A civil rights elder and speechwriter for Martin Luther King, Jr., the late Vincent Harding brought the wisdom of the movement to young people in hurting places. He offers the image of a “live human signpost” as a guiding light toward the kind of support and mentorship we can offer one another in the path toward a beloved community. “When it comes to creating a multiracial, multiethnic, multireligious, democratic society, we are still a developing nation,” he says. “But my own deep, deep conviction is that the knowledge, like all knowledge, is available to us if we seek it.”

Rami Nashashibi is a champion for how art can make humans visible to each other. He brings a new energy to Islam’s core commitment to beauty and humanity — and to the power of stories to heal and electrify us across geography and generation, culture and faith. He founded the Inner-City Muslim Action Network on Chicago’s South Side, where he also lives with his family. “The arts have become the real factor for us in both humanizing each other’s stories, connecting our stories, and revealing to one another the possibilities of what a better world can look like,” he says.

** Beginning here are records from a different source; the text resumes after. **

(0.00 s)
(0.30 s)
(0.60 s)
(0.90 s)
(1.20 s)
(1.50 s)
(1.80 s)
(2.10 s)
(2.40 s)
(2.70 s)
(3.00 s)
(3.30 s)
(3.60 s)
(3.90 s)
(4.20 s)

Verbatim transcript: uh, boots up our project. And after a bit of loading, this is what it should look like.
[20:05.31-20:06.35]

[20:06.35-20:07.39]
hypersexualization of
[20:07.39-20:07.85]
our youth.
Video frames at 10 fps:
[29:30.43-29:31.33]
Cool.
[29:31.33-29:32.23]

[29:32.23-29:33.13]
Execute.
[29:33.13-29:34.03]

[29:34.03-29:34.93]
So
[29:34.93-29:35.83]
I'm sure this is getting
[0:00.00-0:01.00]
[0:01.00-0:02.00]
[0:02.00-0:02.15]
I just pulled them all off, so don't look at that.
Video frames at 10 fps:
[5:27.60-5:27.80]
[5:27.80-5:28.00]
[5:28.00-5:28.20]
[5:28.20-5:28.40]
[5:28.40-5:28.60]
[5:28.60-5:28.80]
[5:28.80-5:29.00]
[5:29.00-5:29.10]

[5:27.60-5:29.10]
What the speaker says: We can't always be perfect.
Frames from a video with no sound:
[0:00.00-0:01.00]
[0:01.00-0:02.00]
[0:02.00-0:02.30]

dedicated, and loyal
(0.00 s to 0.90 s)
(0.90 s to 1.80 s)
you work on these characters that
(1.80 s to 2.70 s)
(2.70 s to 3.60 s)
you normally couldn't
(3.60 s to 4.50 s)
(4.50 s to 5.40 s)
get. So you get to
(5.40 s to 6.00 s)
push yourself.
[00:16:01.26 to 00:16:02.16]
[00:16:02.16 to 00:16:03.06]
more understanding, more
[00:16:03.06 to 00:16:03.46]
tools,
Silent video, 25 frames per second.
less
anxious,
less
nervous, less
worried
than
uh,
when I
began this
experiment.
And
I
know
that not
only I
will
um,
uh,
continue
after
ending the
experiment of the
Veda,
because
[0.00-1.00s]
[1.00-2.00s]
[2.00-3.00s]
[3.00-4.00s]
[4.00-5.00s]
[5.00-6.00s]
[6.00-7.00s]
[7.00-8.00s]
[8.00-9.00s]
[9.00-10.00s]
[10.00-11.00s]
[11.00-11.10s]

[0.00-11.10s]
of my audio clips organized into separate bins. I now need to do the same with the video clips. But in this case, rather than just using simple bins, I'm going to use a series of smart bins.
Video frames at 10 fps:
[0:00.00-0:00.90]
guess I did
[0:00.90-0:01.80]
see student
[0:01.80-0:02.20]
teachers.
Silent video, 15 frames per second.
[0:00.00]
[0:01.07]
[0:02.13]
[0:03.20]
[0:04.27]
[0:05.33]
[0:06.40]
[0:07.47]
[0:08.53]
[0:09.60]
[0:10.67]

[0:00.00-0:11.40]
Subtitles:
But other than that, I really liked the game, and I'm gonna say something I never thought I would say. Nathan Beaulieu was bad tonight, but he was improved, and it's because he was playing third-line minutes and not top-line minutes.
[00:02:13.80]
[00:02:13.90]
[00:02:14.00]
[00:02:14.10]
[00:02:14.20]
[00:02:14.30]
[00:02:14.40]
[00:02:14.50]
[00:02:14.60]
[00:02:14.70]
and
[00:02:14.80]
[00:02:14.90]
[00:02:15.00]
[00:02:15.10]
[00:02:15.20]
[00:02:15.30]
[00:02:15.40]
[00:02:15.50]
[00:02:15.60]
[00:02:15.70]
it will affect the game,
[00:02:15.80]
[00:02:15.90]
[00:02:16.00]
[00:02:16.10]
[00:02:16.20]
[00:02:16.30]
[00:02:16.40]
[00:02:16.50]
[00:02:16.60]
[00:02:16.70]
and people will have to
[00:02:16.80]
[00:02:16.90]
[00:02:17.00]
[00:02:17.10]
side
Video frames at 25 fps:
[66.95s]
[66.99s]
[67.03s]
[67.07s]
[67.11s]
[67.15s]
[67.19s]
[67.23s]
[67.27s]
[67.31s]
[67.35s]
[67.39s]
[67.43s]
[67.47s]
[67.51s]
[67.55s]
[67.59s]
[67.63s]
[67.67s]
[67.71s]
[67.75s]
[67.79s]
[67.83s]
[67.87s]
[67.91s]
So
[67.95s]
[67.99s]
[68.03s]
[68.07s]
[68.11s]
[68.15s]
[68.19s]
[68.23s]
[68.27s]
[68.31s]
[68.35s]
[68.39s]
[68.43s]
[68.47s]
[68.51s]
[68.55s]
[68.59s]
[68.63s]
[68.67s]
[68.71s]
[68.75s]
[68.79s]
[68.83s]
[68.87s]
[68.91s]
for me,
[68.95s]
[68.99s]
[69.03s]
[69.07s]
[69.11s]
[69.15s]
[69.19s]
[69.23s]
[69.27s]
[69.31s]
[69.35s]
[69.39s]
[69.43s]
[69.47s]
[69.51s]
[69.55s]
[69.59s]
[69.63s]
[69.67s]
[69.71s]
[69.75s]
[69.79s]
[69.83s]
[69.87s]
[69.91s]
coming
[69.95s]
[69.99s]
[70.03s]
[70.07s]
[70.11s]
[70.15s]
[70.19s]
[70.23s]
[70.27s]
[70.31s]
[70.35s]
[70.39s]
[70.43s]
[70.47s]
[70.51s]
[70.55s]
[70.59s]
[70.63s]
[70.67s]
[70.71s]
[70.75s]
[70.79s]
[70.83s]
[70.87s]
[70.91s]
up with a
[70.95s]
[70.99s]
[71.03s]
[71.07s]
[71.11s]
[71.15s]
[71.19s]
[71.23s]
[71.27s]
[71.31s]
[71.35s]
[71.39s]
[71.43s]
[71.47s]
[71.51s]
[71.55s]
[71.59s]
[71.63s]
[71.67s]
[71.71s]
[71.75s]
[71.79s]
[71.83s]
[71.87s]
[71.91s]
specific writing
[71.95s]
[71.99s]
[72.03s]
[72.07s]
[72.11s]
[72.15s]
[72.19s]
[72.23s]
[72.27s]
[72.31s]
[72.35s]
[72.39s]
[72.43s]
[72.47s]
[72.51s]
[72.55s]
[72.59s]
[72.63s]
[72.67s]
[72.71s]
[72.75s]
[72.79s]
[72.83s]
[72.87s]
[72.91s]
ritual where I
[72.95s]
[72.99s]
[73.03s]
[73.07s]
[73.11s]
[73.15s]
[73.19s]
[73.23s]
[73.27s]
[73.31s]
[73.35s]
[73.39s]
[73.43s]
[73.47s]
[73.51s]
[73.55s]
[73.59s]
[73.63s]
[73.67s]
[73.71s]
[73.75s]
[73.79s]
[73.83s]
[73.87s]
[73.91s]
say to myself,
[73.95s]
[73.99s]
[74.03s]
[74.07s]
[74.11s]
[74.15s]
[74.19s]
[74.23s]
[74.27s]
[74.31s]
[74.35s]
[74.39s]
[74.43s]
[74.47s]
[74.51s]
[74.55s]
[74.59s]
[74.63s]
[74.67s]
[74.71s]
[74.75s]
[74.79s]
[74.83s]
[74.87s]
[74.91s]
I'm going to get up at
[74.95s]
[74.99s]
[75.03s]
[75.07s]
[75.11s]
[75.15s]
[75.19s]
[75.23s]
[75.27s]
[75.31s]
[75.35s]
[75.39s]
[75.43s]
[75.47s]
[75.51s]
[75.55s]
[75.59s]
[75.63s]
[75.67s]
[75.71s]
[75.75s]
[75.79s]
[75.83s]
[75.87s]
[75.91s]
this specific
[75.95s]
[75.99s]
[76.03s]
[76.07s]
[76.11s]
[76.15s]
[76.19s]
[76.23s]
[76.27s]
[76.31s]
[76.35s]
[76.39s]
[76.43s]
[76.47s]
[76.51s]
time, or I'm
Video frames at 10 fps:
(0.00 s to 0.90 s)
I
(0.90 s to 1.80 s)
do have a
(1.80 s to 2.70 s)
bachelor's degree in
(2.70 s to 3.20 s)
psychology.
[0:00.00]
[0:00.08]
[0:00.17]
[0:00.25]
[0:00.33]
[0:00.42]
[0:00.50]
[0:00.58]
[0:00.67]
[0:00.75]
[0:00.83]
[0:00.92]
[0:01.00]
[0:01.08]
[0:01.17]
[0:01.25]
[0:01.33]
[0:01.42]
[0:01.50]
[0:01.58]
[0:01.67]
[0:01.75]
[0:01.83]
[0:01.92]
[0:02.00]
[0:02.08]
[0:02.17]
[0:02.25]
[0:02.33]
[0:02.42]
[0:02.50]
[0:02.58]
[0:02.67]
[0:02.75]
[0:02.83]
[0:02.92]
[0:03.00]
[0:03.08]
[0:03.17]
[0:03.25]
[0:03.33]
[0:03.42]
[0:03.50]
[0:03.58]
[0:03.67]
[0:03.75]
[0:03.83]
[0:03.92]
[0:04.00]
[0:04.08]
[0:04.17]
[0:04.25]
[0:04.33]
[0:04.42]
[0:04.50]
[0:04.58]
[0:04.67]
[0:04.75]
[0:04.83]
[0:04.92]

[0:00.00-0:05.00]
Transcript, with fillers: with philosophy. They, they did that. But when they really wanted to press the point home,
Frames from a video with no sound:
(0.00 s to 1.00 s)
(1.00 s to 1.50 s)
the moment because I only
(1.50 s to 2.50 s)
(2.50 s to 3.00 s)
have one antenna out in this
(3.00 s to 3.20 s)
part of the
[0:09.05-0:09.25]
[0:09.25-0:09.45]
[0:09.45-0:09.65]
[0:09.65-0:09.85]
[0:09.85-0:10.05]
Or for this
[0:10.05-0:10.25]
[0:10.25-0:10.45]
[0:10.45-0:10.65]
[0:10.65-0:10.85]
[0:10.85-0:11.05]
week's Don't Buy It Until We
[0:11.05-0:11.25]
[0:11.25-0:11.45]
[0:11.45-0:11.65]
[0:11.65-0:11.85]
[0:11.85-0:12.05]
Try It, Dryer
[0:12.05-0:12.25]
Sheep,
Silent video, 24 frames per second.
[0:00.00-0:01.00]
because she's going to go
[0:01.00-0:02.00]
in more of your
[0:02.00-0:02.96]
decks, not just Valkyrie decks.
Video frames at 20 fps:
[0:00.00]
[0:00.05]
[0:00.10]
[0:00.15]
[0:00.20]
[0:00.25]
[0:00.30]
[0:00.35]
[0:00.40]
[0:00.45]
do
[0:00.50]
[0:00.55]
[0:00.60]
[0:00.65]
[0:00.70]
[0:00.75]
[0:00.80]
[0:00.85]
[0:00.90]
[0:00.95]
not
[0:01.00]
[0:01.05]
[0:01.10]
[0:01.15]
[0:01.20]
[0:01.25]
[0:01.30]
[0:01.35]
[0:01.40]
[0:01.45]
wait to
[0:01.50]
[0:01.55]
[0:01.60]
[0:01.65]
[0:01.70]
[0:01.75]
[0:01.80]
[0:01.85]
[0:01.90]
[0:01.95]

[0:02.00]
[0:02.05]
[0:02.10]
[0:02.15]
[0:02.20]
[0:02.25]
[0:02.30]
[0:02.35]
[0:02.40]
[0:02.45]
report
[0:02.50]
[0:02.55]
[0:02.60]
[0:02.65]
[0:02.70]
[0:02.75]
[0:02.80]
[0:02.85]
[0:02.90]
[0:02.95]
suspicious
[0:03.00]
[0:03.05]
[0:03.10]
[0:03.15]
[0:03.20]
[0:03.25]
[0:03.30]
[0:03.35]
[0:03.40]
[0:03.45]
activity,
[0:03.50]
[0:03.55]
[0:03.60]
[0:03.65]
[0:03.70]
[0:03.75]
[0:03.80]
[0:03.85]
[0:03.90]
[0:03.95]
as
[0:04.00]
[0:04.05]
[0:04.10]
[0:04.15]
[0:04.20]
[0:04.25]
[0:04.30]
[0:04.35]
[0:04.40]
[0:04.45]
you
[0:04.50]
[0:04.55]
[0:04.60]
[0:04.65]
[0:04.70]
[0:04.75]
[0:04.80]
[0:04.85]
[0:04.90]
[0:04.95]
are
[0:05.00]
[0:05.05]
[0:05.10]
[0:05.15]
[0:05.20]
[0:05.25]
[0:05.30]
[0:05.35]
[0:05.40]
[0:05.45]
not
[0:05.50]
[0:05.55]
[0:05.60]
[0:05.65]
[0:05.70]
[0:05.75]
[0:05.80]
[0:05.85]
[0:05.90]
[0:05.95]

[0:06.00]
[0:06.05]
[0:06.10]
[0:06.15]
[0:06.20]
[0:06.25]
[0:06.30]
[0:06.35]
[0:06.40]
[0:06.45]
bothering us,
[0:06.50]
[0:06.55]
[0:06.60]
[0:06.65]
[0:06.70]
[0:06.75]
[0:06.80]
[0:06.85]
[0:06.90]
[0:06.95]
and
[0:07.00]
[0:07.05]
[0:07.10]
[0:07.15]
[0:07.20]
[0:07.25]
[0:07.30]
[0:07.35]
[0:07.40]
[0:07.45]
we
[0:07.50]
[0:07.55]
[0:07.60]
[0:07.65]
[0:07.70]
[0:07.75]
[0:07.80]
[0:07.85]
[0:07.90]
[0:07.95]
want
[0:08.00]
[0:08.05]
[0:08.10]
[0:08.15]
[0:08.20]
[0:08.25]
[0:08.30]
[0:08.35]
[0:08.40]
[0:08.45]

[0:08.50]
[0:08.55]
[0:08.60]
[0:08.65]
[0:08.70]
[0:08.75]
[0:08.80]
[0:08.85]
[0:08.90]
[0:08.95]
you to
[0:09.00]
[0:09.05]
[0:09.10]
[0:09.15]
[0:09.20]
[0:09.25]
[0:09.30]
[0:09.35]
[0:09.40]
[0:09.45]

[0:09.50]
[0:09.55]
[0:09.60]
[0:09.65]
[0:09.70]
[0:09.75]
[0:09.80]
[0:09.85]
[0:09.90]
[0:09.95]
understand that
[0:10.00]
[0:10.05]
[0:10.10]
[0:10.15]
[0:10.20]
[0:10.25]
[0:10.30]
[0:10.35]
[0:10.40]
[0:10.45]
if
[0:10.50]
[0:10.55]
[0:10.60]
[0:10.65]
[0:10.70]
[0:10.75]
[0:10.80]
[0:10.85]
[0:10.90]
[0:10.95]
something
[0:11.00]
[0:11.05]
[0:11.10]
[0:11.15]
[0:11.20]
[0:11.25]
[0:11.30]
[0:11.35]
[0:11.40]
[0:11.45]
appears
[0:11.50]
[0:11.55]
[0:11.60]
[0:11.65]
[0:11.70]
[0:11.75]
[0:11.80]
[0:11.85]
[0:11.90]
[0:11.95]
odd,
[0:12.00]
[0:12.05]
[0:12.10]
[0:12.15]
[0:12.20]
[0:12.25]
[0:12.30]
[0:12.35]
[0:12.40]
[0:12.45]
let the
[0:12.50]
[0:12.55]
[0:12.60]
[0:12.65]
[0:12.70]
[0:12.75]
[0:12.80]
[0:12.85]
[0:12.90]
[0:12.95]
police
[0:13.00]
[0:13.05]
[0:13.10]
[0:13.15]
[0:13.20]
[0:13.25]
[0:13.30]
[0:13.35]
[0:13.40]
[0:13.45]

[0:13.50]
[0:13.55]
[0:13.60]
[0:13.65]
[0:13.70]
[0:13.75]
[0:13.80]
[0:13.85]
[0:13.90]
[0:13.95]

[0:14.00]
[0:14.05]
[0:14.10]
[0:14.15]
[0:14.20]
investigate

A rabbi and parent, Sandy Eisenberg Sasso wants us to think about how we might teach our children’s souls, not just their minds. She says nurturing the spiritual lives of our children is the work of understanding for ourselves “what really matters in life, what’s precious, what’s more important than earning a living and going through our daily routine.”

Philosopher Kwame Anthony Appiah offers hope for quiet, sustained culture shift through the “endless shared conversation” of friendship. The writer of the New York Times “Ethicist” column studies how deep social change happens across time and cultures. “If you have that background of relationship between individuals and communities that is conversational, then when you have to talk about the things that do divide you, you have a better platform.”

“There is a place inside me that is far more powerful than the continuous mental noise,” says Eckhart Tolle. The spiritual teacher began to gain attention with his 1997 book, The Power of Now. Millions of people around the world have found pragmatic tools in his vision that fundamentally complicates the notion, “I think, therefore I am.”

“Imagine yourself alone on this planet. Would anything be the same?” Jennifer Michael Hecht is a poet, philosopher, and historian who wants to change the way we talk to ourselves and each other about suicide and staying alive — starting with her insistence that we believe each other into being. “Sometimes when you can’t see what’s important about you, other people can.”

Producer’s Note: Given the focus of Jennifer Michael Hecht’s work, this episode briefly touches on the topic of suicide.

“When words bring you closer to the prisoner in his cell, to the patient who is dying on his bed alone, to the starving child, then it’s a prayer.” Elie Wiesel, the beloved writer known for his memoir of the Holocaust, “Night,” speaks of the power of prayer and forgiveness in the wake of profound suffering.

“How in our daily lives are we connecting with ourselves and everything around us? Because that’s where real, energetic transformation comes from.” Feminist playwright Eve Ensler speaks of the affirming physicality of our bodies, and of finding true contentment in the lives we already lead.

“There’s something magnetic about a group of people that say, ‘Hey, we don’t have it all figured out, and we need each other.'” New Monastic and Simple Way founder Shane Claiborne on bridging the gap between the structures we are raised in and the human needs around us.

“The challenge of our future is to say, are we going to connect and amplify positive tribes that want to make things better for all of us?” Entrepreneur and digital wise man Seth Godin on our capacity to use connection to elevate and advance the human spirit.